ASSIGNED TASK: Every line from the one holding "[42:10.79-42:11.69]" through the one holding "[42:18.89-42:19.29]" in the data below must be returned exactly, both ends included, with pictures left out and nothing else added.

DATASET EXCERPTS:
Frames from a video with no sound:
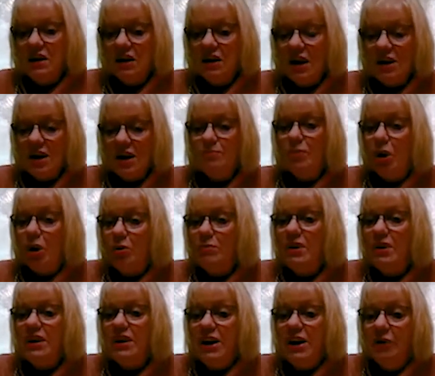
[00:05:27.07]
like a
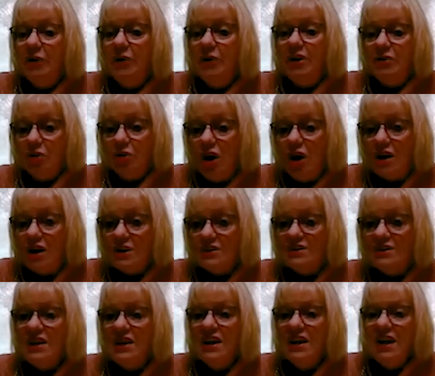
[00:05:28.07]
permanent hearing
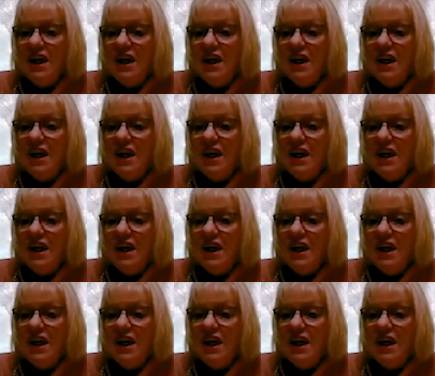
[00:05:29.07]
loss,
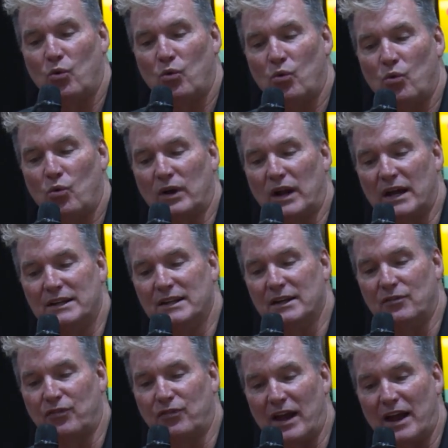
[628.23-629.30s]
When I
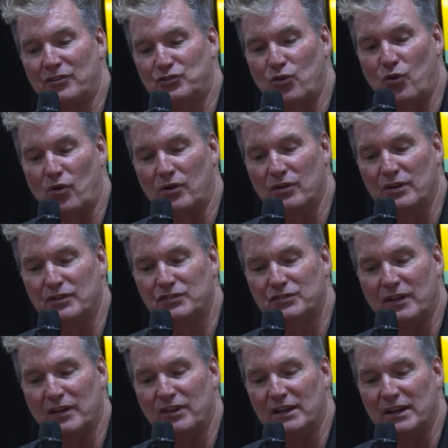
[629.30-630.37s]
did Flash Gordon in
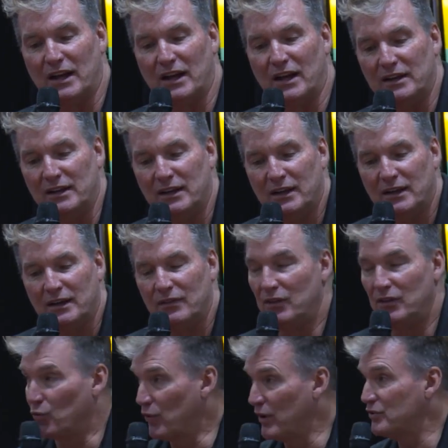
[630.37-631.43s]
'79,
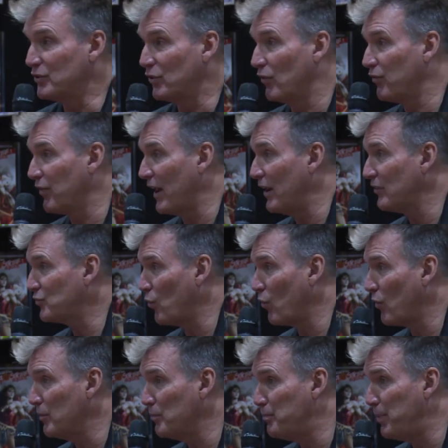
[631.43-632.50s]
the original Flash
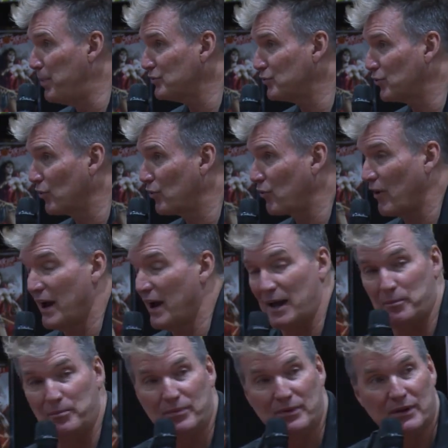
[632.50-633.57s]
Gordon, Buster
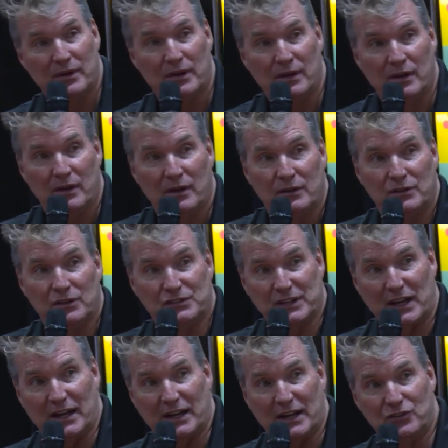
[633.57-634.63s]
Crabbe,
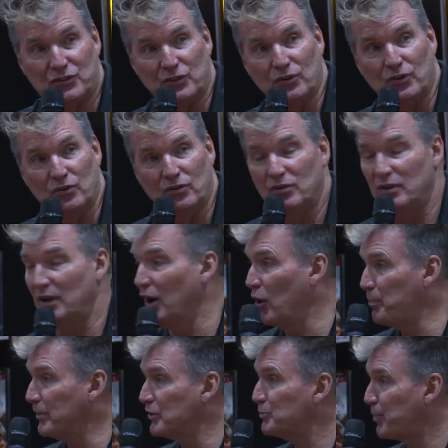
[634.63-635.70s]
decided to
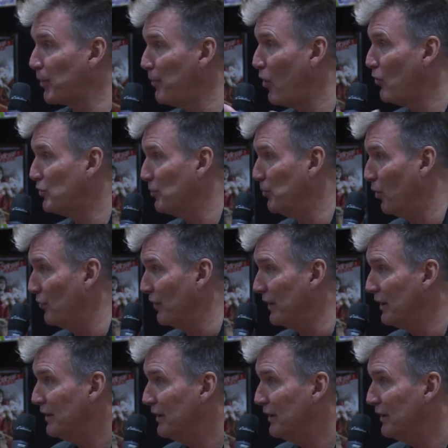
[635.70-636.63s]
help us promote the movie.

---

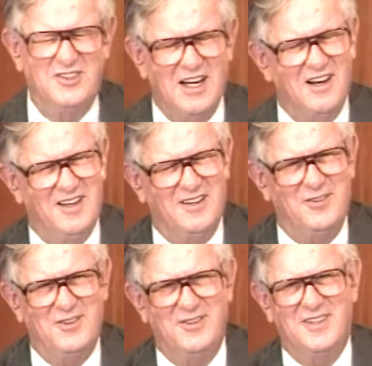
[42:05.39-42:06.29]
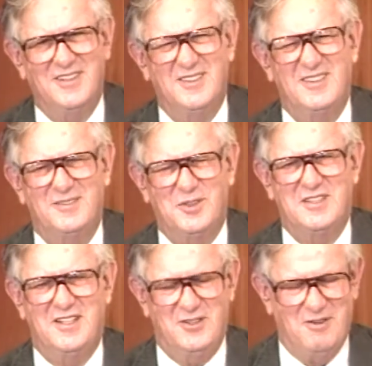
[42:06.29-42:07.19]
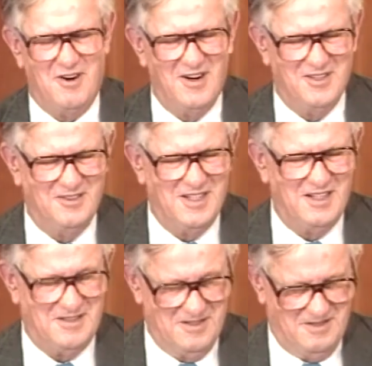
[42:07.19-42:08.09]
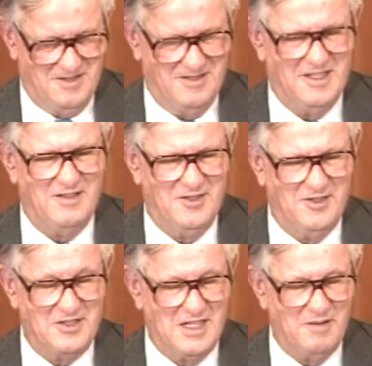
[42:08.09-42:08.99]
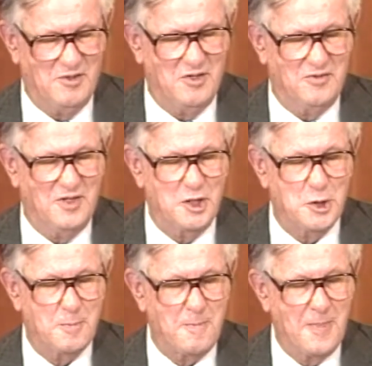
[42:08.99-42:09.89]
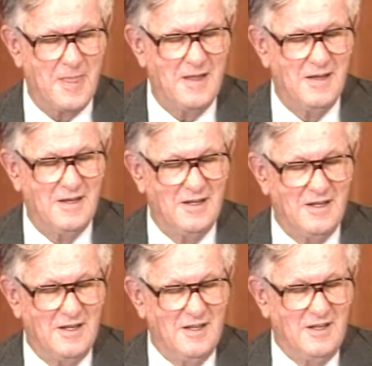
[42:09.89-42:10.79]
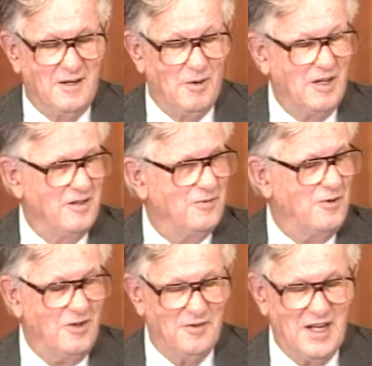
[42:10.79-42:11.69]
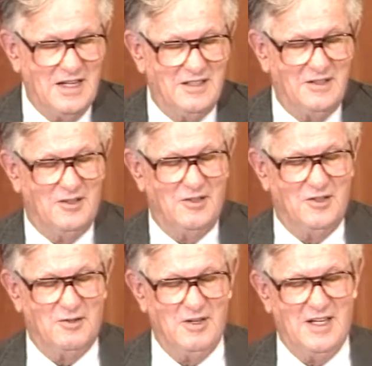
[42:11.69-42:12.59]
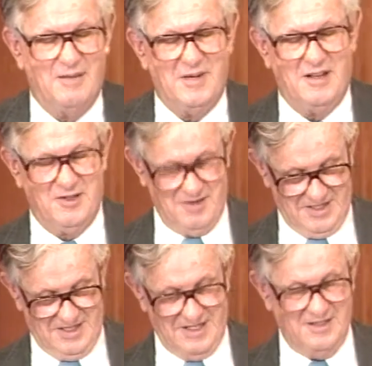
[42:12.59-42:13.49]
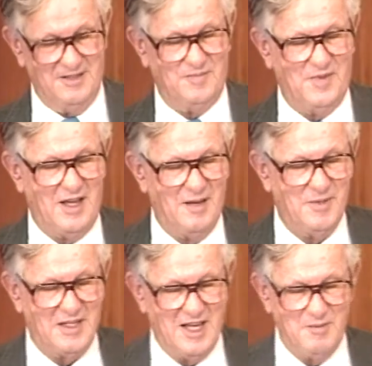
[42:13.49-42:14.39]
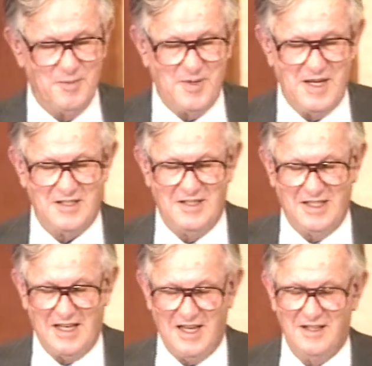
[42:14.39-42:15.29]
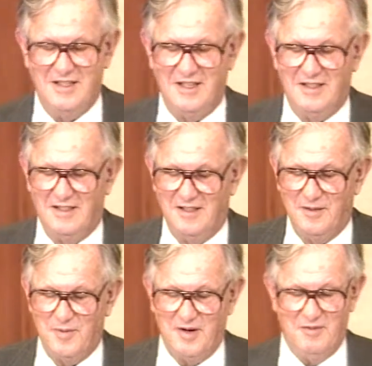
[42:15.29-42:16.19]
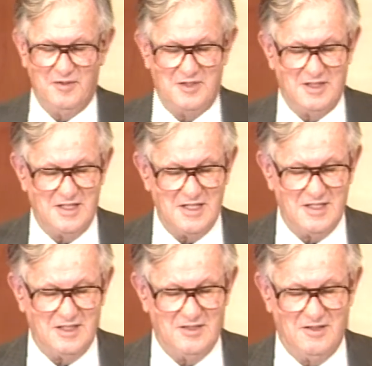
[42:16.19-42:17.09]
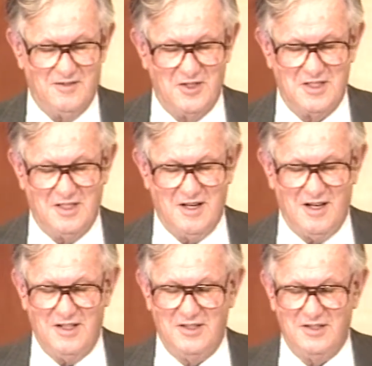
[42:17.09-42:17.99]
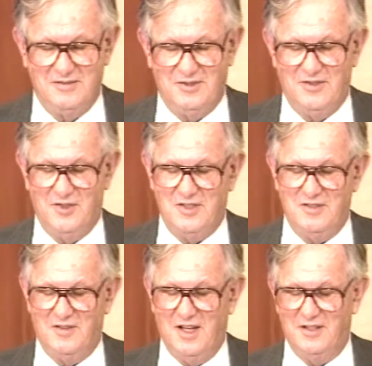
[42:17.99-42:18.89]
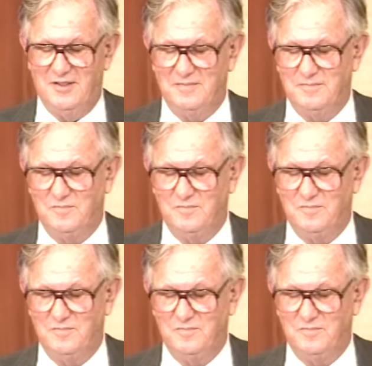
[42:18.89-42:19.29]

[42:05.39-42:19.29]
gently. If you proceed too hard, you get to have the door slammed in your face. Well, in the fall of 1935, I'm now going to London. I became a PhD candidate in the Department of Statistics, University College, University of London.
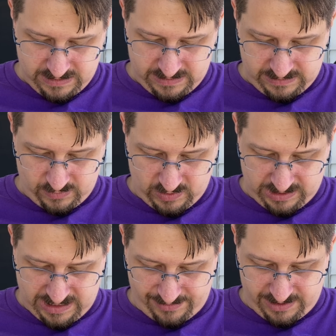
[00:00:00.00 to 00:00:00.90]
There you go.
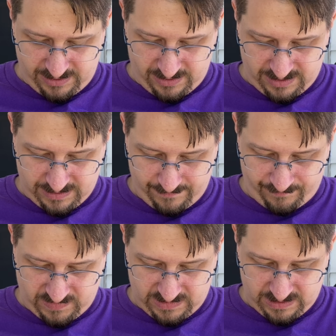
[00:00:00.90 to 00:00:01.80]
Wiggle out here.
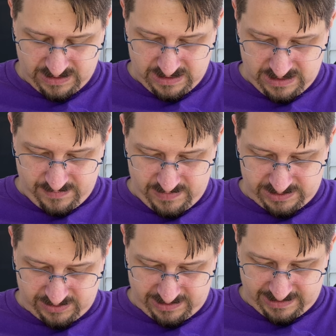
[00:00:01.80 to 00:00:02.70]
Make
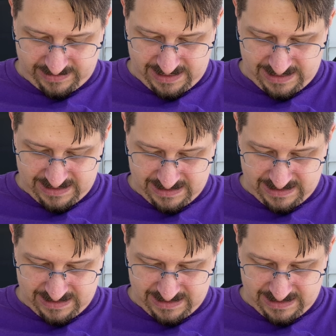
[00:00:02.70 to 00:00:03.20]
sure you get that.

ANSWER SPACE:
[42:10.79-42:11.69]
[42:11.69-42:12.59]
[42:12.59-42:13.49]
[42:13.49-42:14.39]
[42:14.39-42:15.29]
[42:15.29-42:16.19]
[42:16.19-42:17.09]
[42:17.09-42:17.99]
[42:17.99-42:18.89]
[42:18.89-42:19.29]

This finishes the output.